Search the records that follow and extract every line containing the string "video".
-- Opening Marker --
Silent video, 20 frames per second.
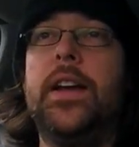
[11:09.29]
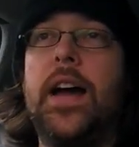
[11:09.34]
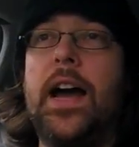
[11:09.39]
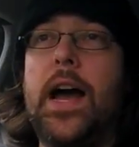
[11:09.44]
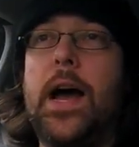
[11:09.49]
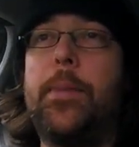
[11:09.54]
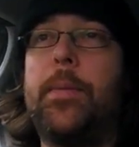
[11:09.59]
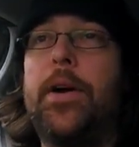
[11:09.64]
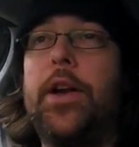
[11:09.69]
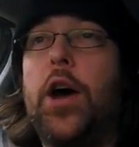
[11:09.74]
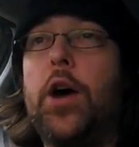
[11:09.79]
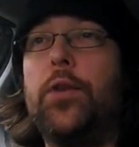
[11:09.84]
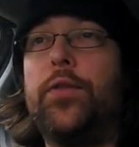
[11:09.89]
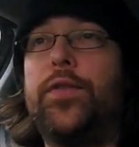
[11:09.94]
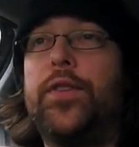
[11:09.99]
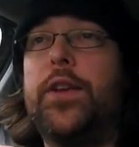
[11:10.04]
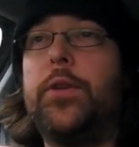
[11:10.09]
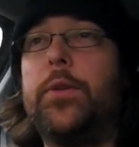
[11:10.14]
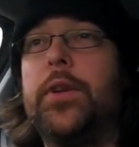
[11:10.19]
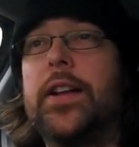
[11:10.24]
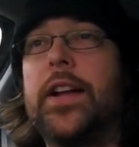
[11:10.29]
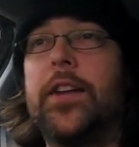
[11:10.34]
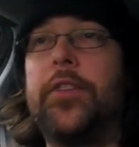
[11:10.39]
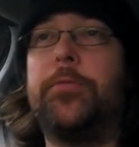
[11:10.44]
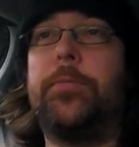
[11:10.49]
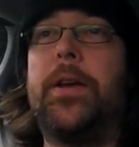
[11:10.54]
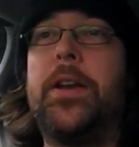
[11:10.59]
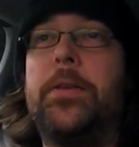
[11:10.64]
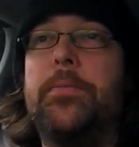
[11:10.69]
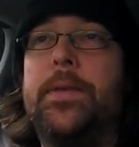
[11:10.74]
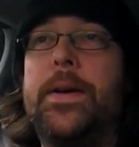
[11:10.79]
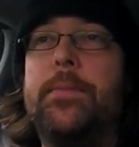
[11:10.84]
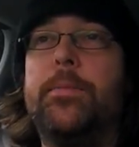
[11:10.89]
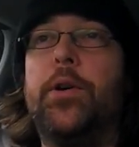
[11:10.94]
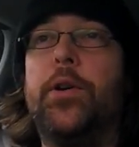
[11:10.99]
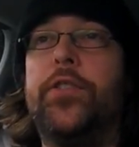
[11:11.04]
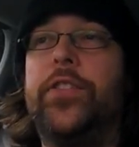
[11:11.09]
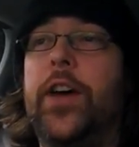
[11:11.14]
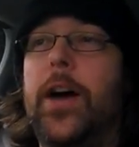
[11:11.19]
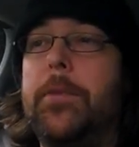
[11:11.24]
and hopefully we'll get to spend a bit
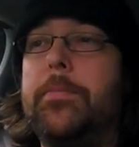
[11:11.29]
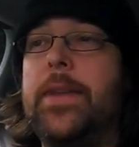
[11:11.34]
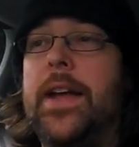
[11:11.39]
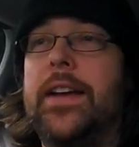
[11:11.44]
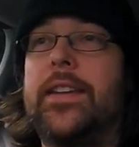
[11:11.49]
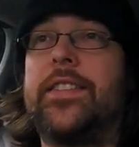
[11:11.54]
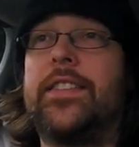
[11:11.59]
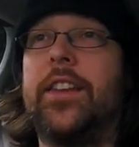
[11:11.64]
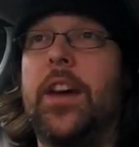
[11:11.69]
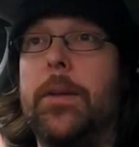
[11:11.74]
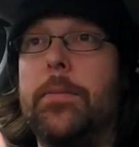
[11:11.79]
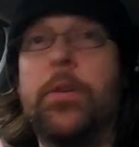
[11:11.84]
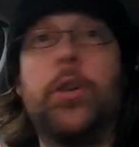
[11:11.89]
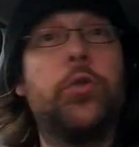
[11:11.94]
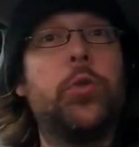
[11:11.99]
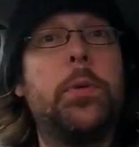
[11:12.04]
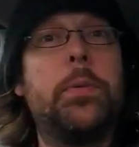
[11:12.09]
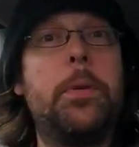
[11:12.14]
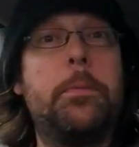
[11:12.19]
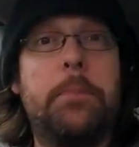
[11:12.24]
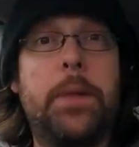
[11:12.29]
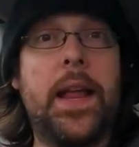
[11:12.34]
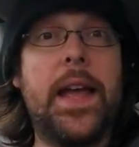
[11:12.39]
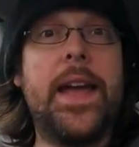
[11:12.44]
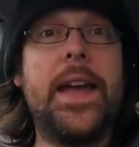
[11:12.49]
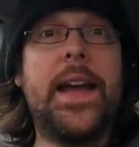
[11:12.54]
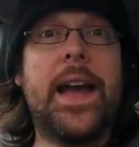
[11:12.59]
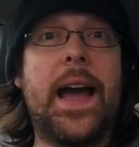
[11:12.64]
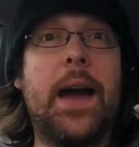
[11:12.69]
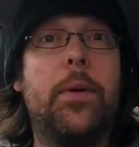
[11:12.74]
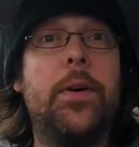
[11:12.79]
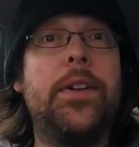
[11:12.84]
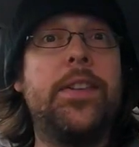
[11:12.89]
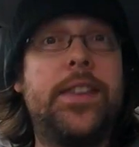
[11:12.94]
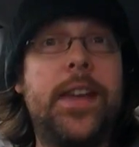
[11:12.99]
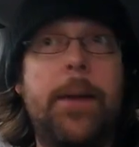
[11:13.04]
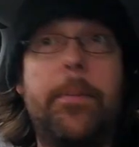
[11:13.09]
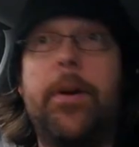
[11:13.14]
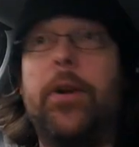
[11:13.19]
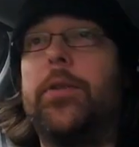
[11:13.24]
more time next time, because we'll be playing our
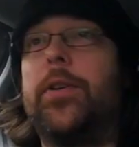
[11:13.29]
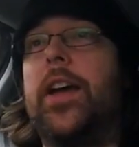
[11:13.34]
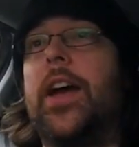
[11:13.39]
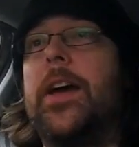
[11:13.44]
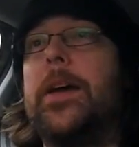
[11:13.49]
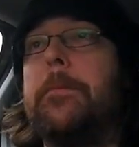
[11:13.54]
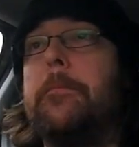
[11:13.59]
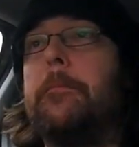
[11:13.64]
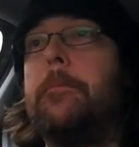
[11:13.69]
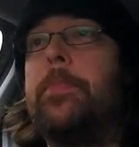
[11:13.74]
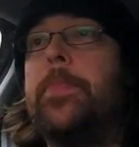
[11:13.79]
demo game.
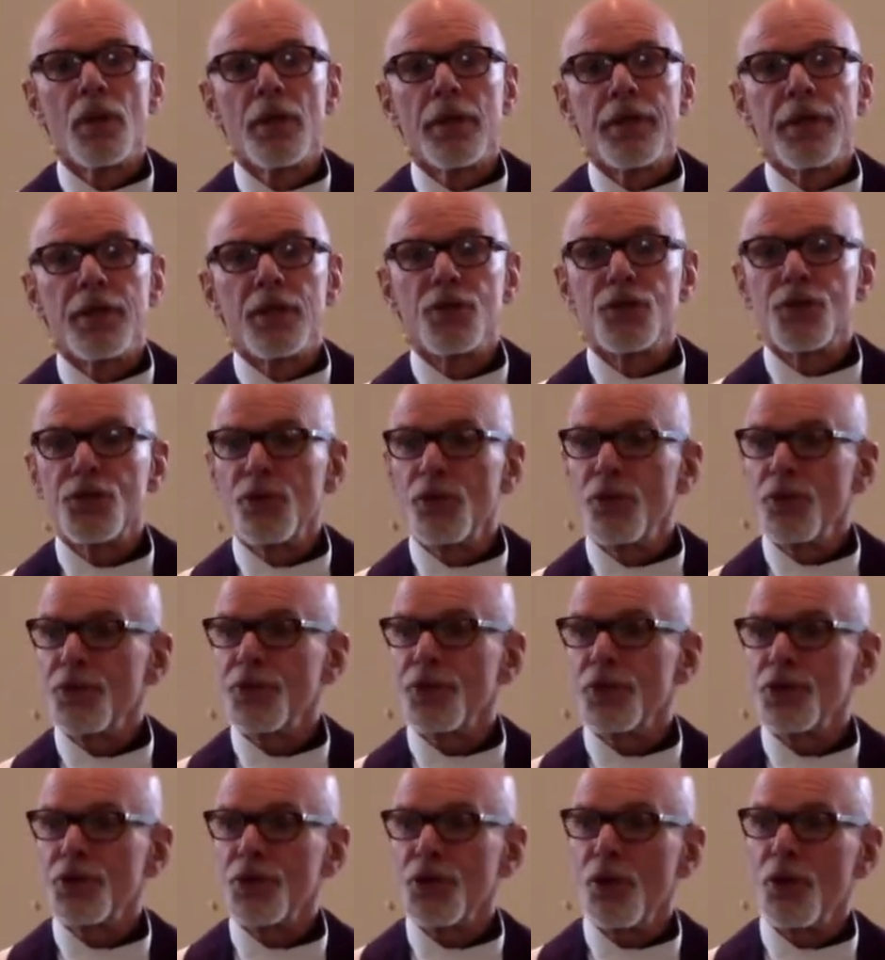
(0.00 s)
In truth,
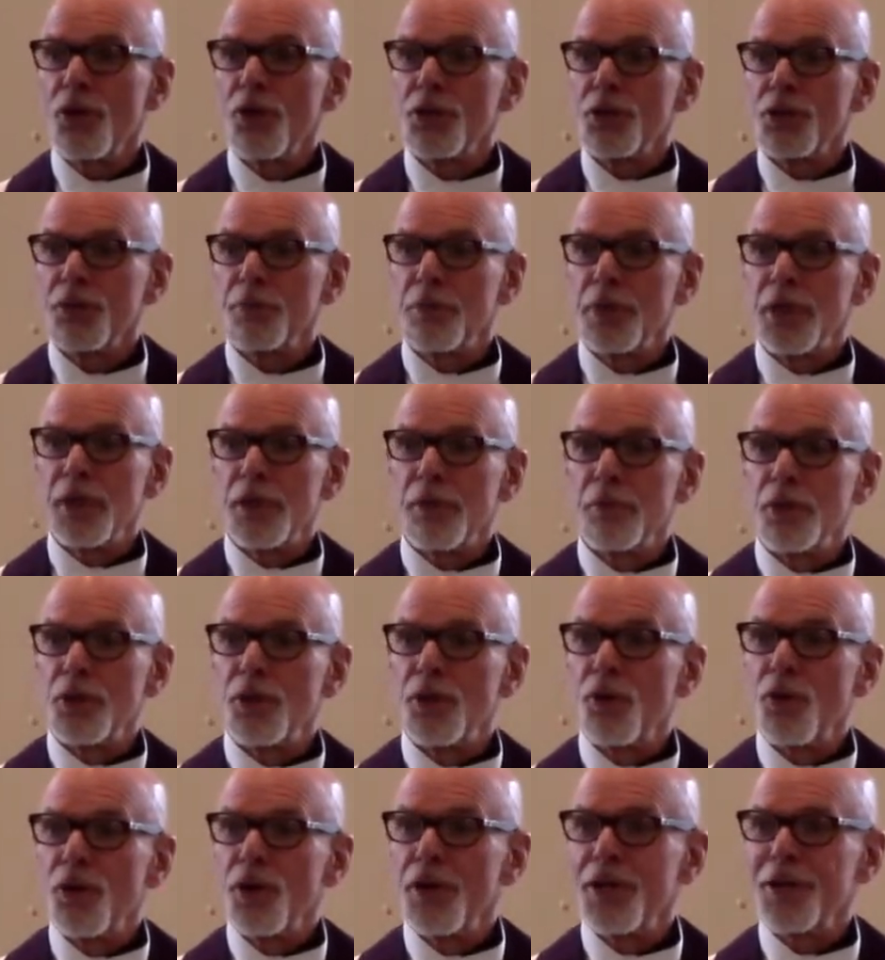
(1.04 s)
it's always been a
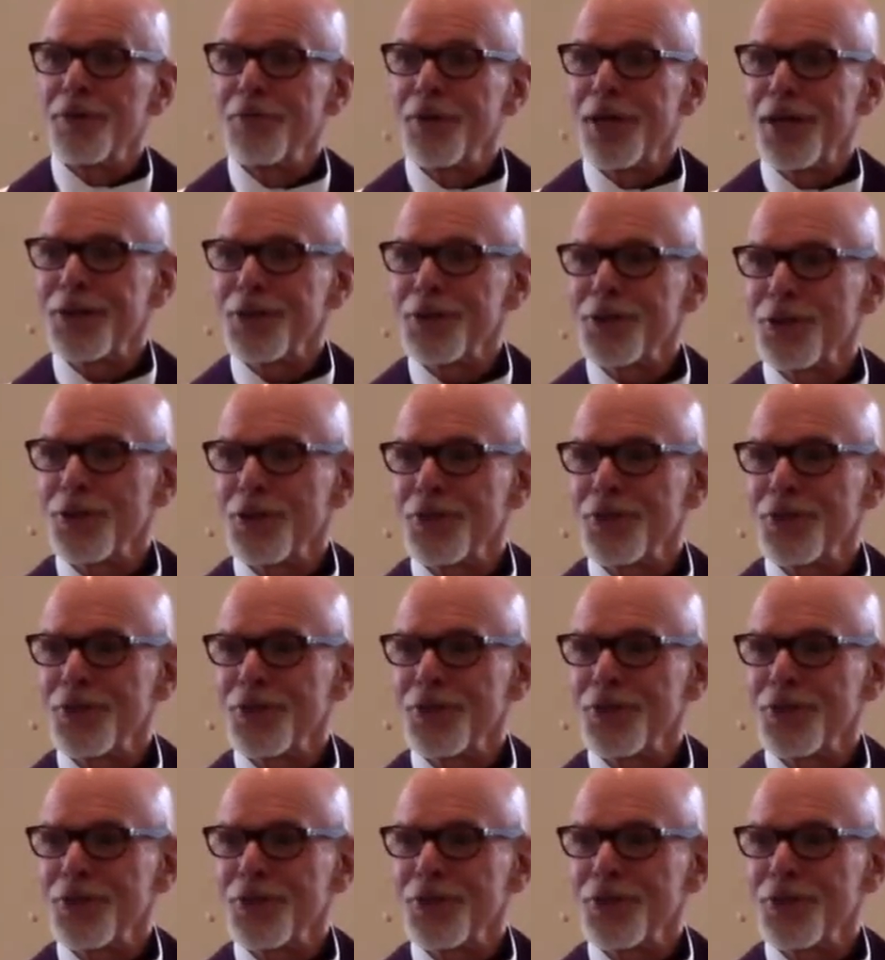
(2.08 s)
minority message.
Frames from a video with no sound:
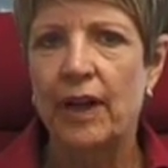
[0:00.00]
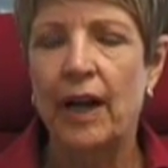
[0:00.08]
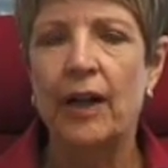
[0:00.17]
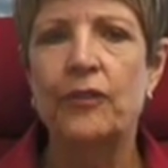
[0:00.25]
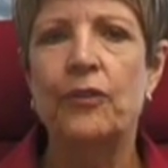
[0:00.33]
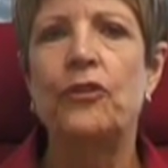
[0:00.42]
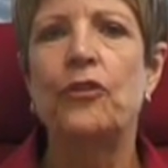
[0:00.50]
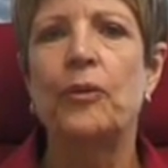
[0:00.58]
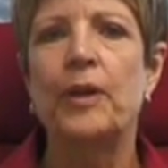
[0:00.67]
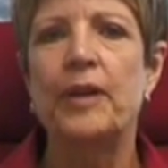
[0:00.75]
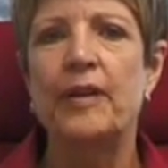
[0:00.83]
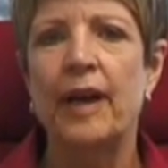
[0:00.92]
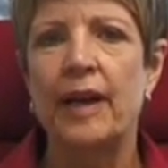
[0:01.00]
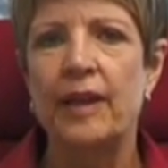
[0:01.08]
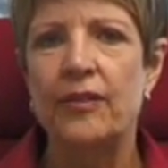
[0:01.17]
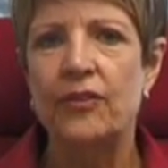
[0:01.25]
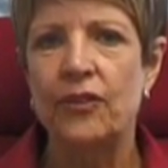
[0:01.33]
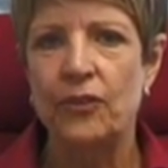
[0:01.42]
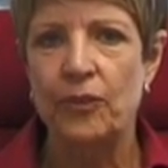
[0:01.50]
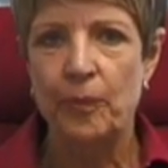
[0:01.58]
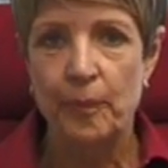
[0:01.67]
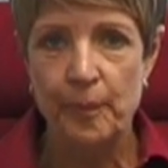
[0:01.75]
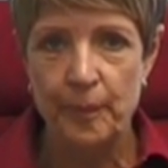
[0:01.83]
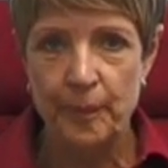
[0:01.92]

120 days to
-- Closing Marker --
__Written response__.
Silent video, 20 frames per second.
Frames from a video with no sound:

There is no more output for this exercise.